(Collected data entries)
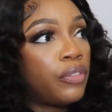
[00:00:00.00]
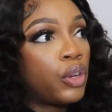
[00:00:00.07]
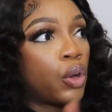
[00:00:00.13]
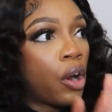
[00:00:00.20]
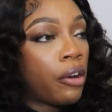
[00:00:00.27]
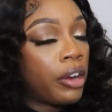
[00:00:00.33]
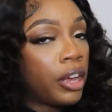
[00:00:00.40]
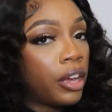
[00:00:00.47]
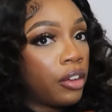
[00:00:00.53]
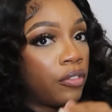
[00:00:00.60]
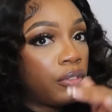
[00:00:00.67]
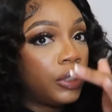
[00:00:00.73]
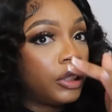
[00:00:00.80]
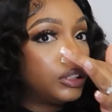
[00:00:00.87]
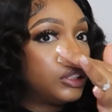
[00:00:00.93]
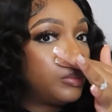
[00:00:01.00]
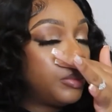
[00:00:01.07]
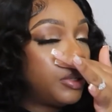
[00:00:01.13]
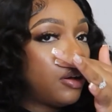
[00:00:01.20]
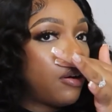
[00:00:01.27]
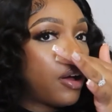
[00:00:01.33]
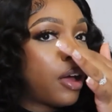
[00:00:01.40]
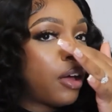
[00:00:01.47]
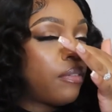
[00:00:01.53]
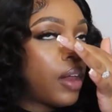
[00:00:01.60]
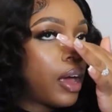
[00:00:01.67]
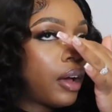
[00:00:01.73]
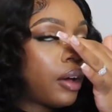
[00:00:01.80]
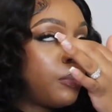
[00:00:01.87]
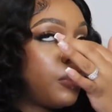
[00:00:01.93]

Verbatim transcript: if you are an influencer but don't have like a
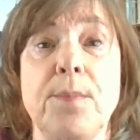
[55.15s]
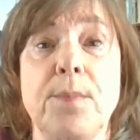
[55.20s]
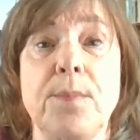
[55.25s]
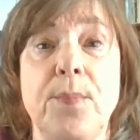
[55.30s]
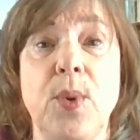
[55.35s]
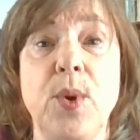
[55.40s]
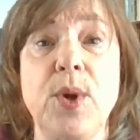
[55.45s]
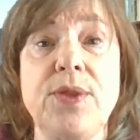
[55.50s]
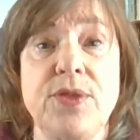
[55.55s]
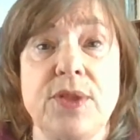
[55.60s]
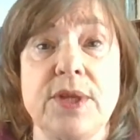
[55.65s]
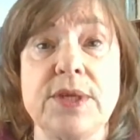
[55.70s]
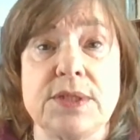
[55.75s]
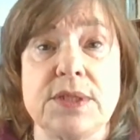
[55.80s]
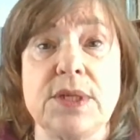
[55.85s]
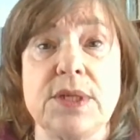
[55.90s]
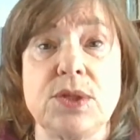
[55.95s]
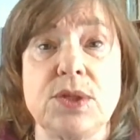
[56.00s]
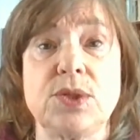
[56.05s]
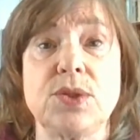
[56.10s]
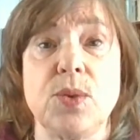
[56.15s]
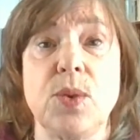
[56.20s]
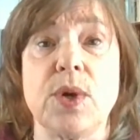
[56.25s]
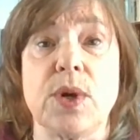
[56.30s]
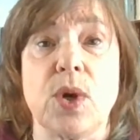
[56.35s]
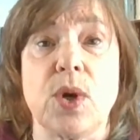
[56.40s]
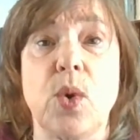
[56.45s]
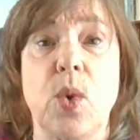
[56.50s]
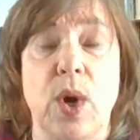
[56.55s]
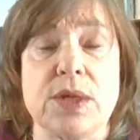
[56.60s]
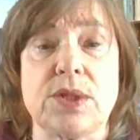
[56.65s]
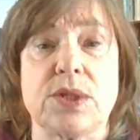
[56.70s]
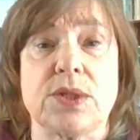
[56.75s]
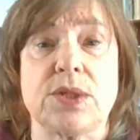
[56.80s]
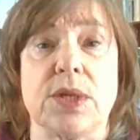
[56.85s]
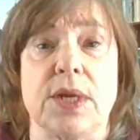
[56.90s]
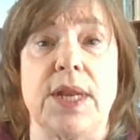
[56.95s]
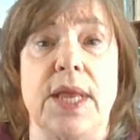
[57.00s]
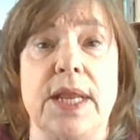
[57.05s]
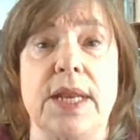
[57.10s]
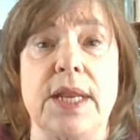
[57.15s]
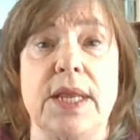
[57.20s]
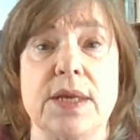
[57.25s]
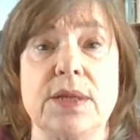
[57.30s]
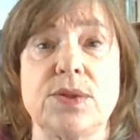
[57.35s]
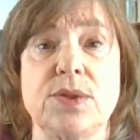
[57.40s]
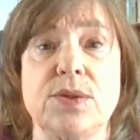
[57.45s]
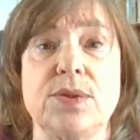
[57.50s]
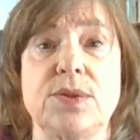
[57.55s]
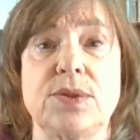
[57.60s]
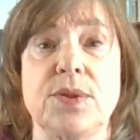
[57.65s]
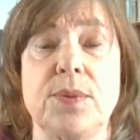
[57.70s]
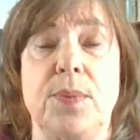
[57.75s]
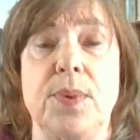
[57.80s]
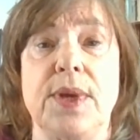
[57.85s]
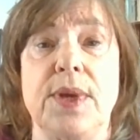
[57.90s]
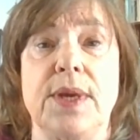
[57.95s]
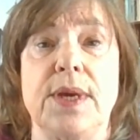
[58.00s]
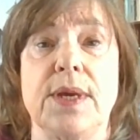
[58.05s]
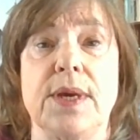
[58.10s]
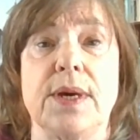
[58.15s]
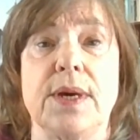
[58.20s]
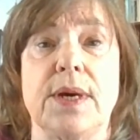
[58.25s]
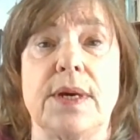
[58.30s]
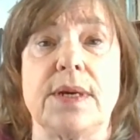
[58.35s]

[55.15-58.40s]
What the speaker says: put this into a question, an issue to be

What you need to do:
Set the pictures aside and reproduce the data above exactly.

Reply:
[00:00:00.00]
[00:00:00.07]
[00:00:00.13]
[00:00:00.20]
[00:00:00.27]
[00:00:00.33]
[00:00:00.40]
[00:00:00.47]
[00:00:00.53]
[00:00:00.60]
[00:00:00.67]
[00:00:00.73]
[00:00:00.80]
[00:00:00.87]
[00:00:00.93]
[00:00:01.00]
[00:00:01.07]
[00:00:01.13]
[00:00:01.20]
[00:00:01.27]
[00:00:01.33]
[00:00:01.40]
[00:00:01.47]
[00:00:01.53]
[00:00:01.60]
[00:00:01.67]
[00:00:01.73]
[00:00:01.80]
[00:00:01.87]
[00:00:01.93]

Verbatim transcript: if you are an influencer but don't have like a
[55.15s]
[55.20s]
[55.25s]
[55.30s]
[55.35s]
[55.40s]
[55.45s]
[55.50s]
[55.55s]
[55.60s]
[55.65s]
[55.70s]
[55.75s]
[55.80s]
[55.85s]
[55.90s]
[55.95s]
[56.00s]
[56.05s]
[56.10s]
[56.15s]
[56.20s]
[56.25s]
[56.30s]
[56.35s]
[56.40s]
[56.45s]
[56.50s]
[56.55s]
[56.60s]
[56.65s]
[56.70s]
[56.75s]
[56.80s]
[56.85s]
[56.90s]
[56.95s]
[57.00s]
[57.05s]
[57.10s]
[57.15s]
[57.20s]
[57.25s]
[57.30s]
[57.35s]
[57.40s]
[57.45s]
[57.50s]
[57.55s]
[57.60s]
[57.65s]
[57.70s]
[57.75s]
[57.80s]
[57.85s]
[57.90s]
[57.95s]
[58.00s]
[58.05s]
[58.10s]
[58.15s]
[58.20s]
[58.25s]
[58.30s]
[58.35s]

[55.15-58.40s]
What the speaker says: put this into a question, an issue to be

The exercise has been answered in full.